What I meant was, keep the master sidecar on SSD for regular use, and back it up occasionally to a RW disc. Probably with a simply cp -r to a directory with a date. This works for me because my sources don’t change, except to add data, which is usually stored in date directories anyway.
You’re also wanting to archive the exported files, and sometimes those change? Surely, this is much less data? Of you’re like me, I’ll shoot 128xB and end up using a tiny fraction of the shots. I’m not sure what I’d do for that - probably BD-RW. The longevity isn’t great, but it’s by definition mutable data, and in any case the most recent version can be easily enough regenerated as long as I have the sidecar and source image secured.

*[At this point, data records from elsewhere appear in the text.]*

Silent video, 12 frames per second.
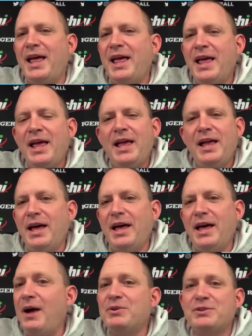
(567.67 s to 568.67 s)
I
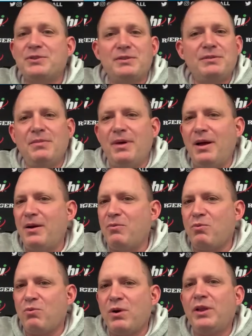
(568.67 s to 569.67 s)
I was
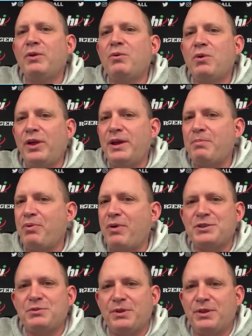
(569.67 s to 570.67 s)
really, really
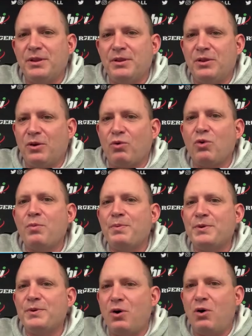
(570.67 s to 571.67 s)
impressed with the, the
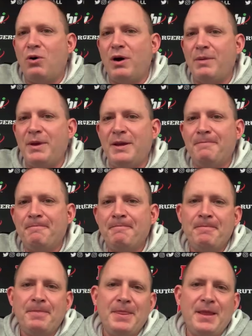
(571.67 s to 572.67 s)
group as a whole. I mean,
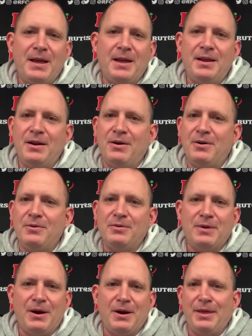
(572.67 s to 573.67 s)
I, you
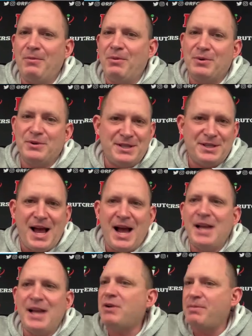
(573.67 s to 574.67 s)
know, I think what was it,
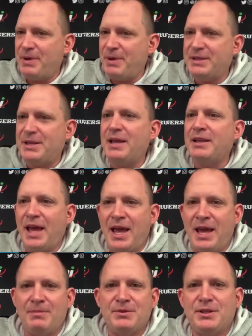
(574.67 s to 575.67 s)
nine straight Big Ten
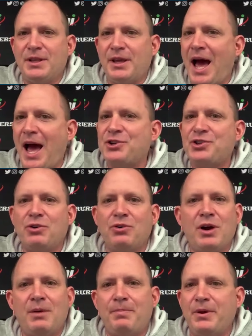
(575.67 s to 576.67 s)
games. The guys
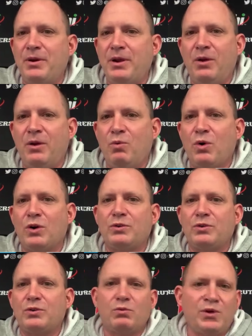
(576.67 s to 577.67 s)
showed up and, and
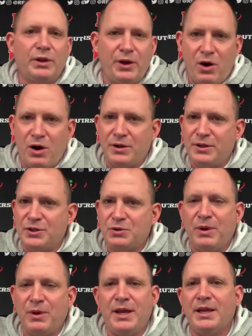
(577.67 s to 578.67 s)
worked really hard
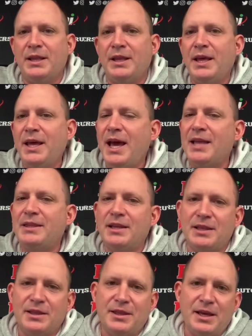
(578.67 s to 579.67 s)
this week and, and
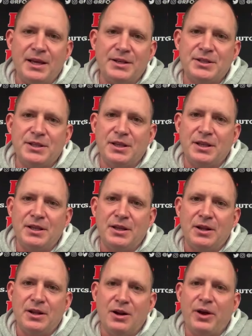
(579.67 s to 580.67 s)
did the things that,
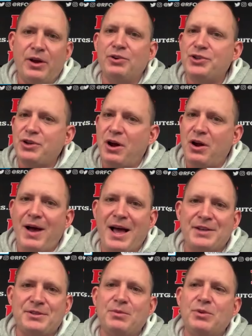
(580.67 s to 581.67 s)
you know, that Coach Schiano
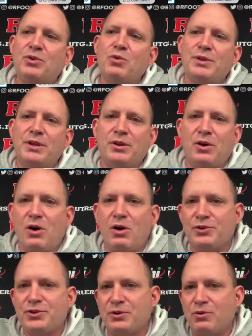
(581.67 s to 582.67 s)
asked them to do within the
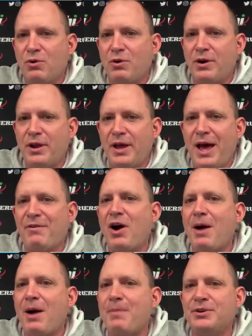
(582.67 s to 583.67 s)
culture in order to have
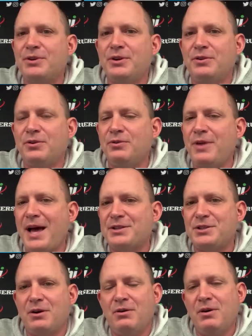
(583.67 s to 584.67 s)
an opportunity to do
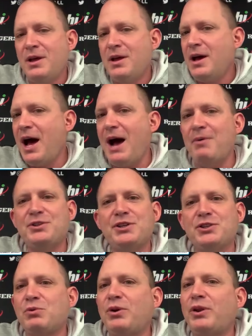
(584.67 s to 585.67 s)
that. So I
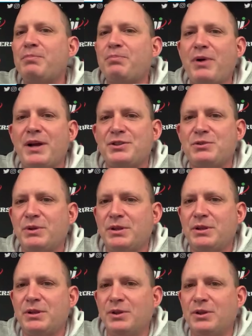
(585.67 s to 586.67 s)
was just really impressed
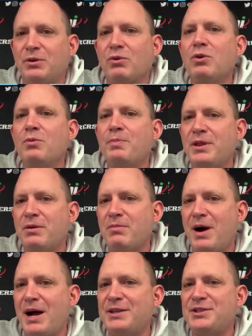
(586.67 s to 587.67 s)
with the, with the group and
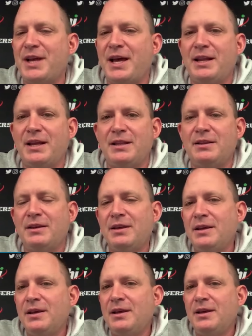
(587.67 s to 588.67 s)
their mindset and
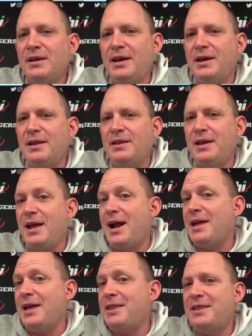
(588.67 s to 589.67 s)
and and
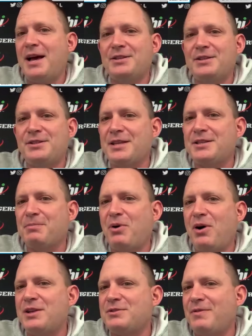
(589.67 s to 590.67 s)
I think that's that's a
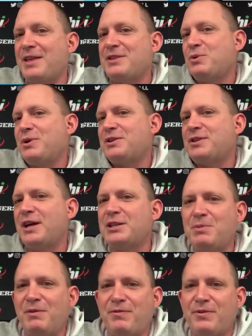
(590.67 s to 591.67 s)
positive. That's what
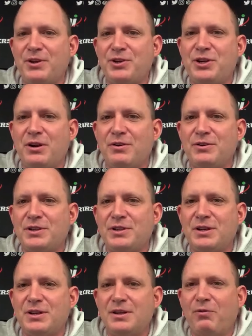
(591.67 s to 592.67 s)
excites me for this year. Is
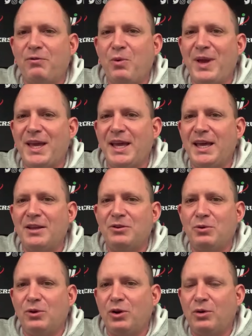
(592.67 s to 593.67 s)
hopefully we can get
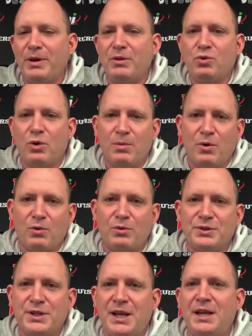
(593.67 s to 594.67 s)
into a little bit normal
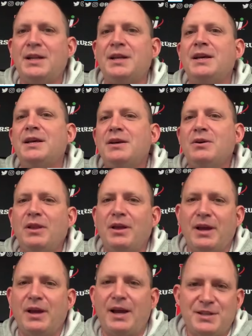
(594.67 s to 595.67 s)
routine,
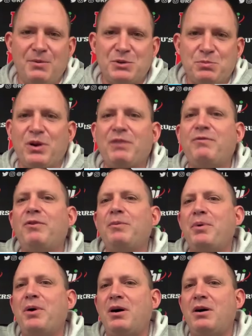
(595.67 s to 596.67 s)
like I said with spring
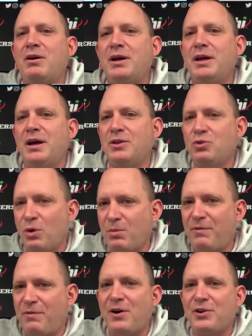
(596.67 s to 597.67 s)
football, a, a
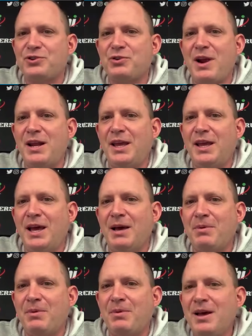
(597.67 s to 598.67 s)
normal fall training
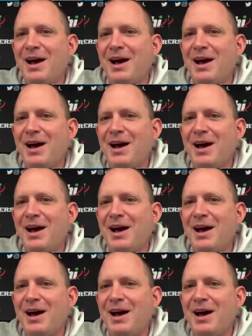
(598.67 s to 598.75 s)
camp.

Burning the sidecar to disk is less about storage and more about backup, because that is mutable. I suppose an append backup snapshot to M-Disc periodically would be boots and suspenders, and frankly the sidecar data is so tiny I could probably append such snapshots to a single disc for years before it all gets used. Although… sidecar data would compress well. Probably simply tgz, then, since it’s always existed, and always will, even if gzip has been superseded by better algorithms.
BTW, I just learned about the b3 hashing algorithm (about which I’m chagrined, because I thought I kept an eye out on the topic of compression and hashing). It’s astonishingly fast - for the verification part, is what I’m suggesting.